• **Supplied entries**:
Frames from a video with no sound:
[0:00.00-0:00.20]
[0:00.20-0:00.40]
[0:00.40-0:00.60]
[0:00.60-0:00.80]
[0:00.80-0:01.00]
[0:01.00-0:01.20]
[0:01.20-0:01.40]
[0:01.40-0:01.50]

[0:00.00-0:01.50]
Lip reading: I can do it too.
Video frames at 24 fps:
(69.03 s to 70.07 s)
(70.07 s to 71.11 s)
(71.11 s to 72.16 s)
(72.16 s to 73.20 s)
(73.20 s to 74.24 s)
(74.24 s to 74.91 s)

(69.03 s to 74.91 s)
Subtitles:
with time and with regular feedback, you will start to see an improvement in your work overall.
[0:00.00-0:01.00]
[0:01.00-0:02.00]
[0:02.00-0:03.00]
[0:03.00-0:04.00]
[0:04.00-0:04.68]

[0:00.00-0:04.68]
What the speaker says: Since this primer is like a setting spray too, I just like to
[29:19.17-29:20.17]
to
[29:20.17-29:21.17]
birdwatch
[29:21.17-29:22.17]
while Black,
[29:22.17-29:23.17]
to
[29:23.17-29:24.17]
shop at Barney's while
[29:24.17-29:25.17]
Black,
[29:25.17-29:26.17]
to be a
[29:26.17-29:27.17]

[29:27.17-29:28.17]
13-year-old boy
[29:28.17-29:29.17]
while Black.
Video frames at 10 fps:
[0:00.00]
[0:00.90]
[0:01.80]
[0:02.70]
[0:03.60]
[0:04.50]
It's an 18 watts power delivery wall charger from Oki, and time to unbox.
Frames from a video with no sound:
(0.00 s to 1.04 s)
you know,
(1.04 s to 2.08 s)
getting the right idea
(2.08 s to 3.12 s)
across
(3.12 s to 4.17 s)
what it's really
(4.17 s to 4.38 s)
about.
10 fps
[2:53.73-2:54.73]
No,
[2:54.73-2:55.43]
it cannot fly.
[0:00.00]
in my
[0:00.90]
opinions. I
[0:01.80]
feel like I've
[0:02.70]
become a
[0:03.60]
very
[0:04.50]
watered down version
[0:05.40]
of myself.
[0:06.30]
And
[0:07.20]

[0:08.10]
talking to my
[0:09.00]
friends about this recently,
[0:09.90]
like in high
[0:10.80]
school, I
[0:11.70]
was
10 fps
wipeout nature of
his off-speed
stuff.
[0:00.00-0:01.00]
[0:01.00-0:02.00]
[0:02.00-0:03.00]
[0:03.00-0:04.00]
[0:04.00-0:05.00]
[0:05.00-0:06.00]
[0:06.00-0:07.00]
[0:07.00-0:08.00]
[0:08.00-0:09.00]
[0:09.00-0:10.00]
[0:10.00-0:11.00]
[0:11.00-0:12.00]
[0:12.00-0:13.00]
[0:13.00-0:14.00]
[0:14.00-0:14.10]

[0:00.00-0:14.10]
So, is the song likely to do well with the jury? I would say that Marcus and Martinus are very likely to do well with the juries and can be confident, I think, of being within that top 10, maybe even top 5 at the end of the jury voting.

• **Your instructions**:
Print, exactly as written, the first line of the records above and each line after it until the line with "Video frames at 24", which is printed too.

• **Exercise result**:
Frames from a video with no sound:
[0:00.00-0:00.20]
[0:00.20-0:00.40]
[0:00.40-0:00.60]
[0:00.60-0:00.80]
[0:00.80-0:01.00]
[0:01.00-0:01.20]
[0:01.20-0:01.40]
[0:01.40-0:01.50]

[0:00.00-0:01.50]
Lip reading: I can do it too.
Video frames at 24 fps:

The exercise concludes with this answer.